(ENTRIES SHOWN)
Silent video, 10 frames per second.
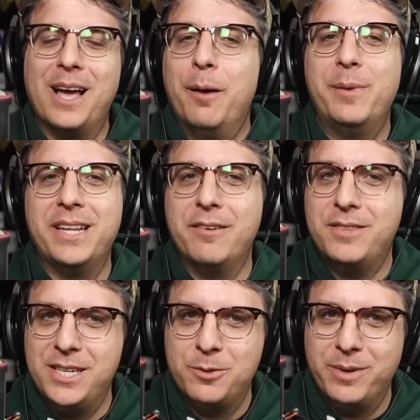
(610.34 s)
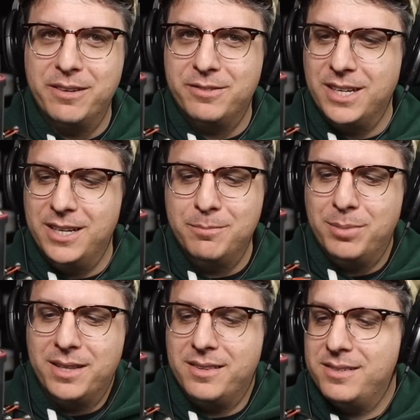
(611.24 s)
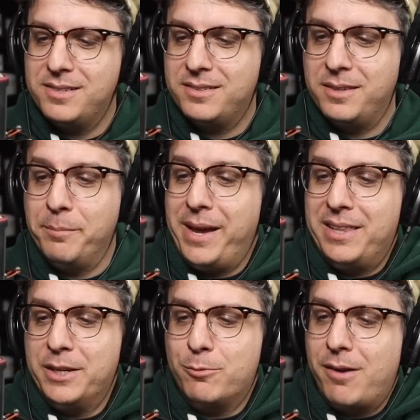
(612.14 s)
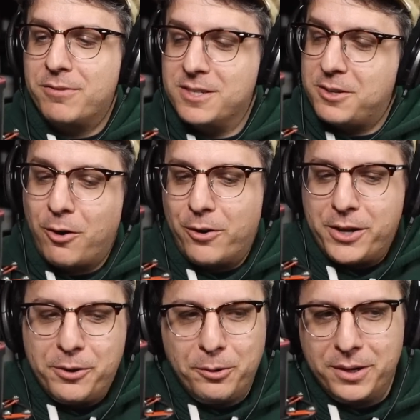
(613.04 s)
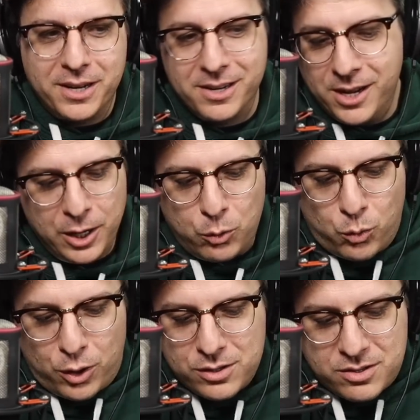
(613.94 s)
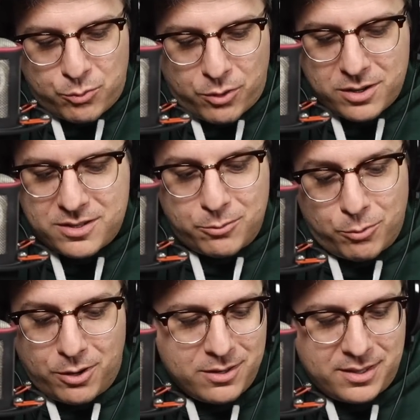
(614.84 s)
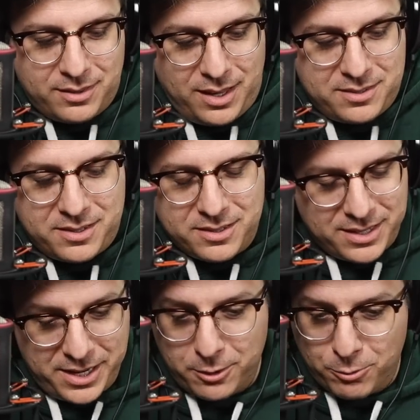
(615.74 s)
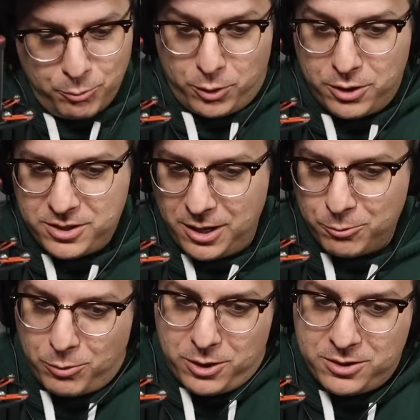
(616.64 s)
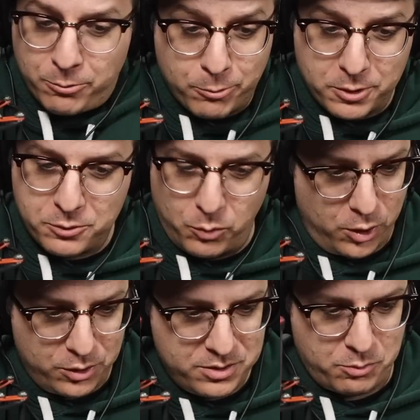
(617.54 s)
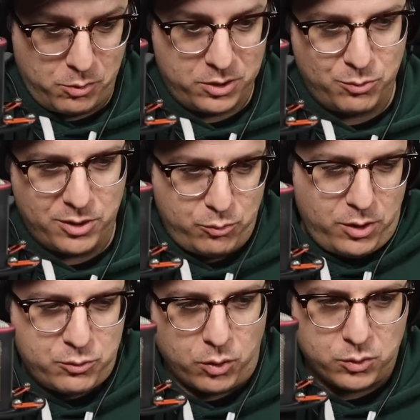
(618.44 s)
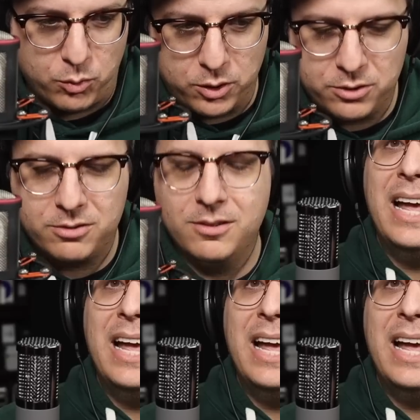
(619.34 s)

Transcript: how many of these we have done, but this is the Manley Reference Cardioid, and words and words and words, and let's hear words on words on words, words, words, words, words, words, words.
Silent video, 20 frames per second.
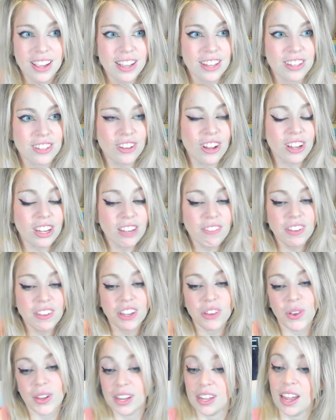It's not giving
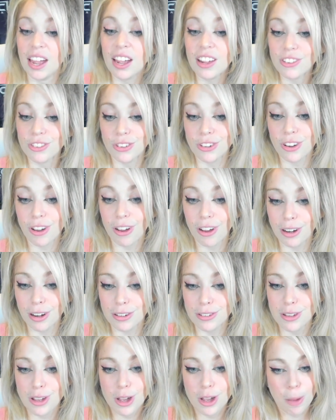you any extra
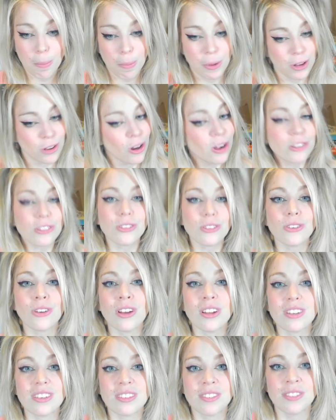cards, but you're also
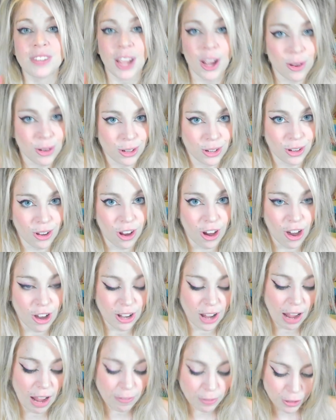not down a card
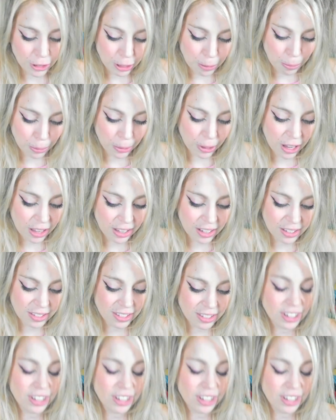after you play this.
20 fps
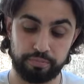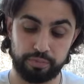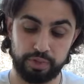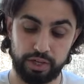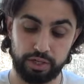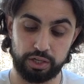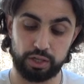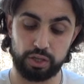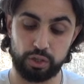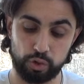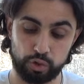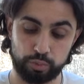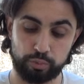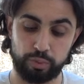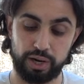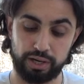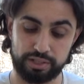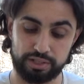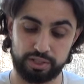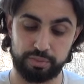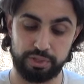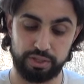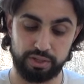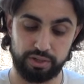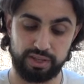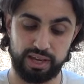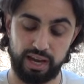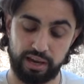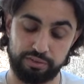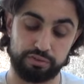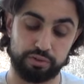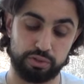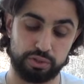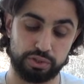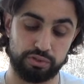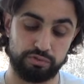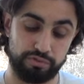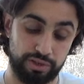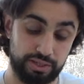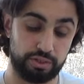in close proximity to
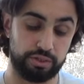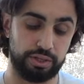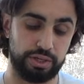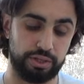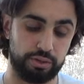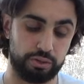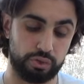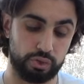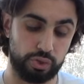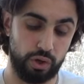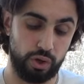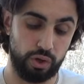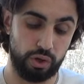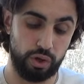catheters and ventilators.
(End ENTRIES SHOWN)
WHAT IS NEEDED –
Line by line, print the records above exactly, skipping each picture.

SOLUTION TO THIS EXERCISE –
Silent video, 10 frames per second.
(610.34 s)
(611.24 s)
(612.14 s)
(613.04 s)
(613.94 s)
(614.84 s)
(615.74 s)
(616.64 s)
(617.54 s)
(618.44 s)
(619.34 s)

Transcript: how many of these we have done, but this is the Manley Reference Cardioid, and words and words and words, and let's hear words on words on words, words, words, words, words, words, words.
Silent video, 20 frames per second.
It's not giving
you any extra
cards, but you're also
not down a card
after you play this.
20 fps
in close proximity to
catheters and ventilators.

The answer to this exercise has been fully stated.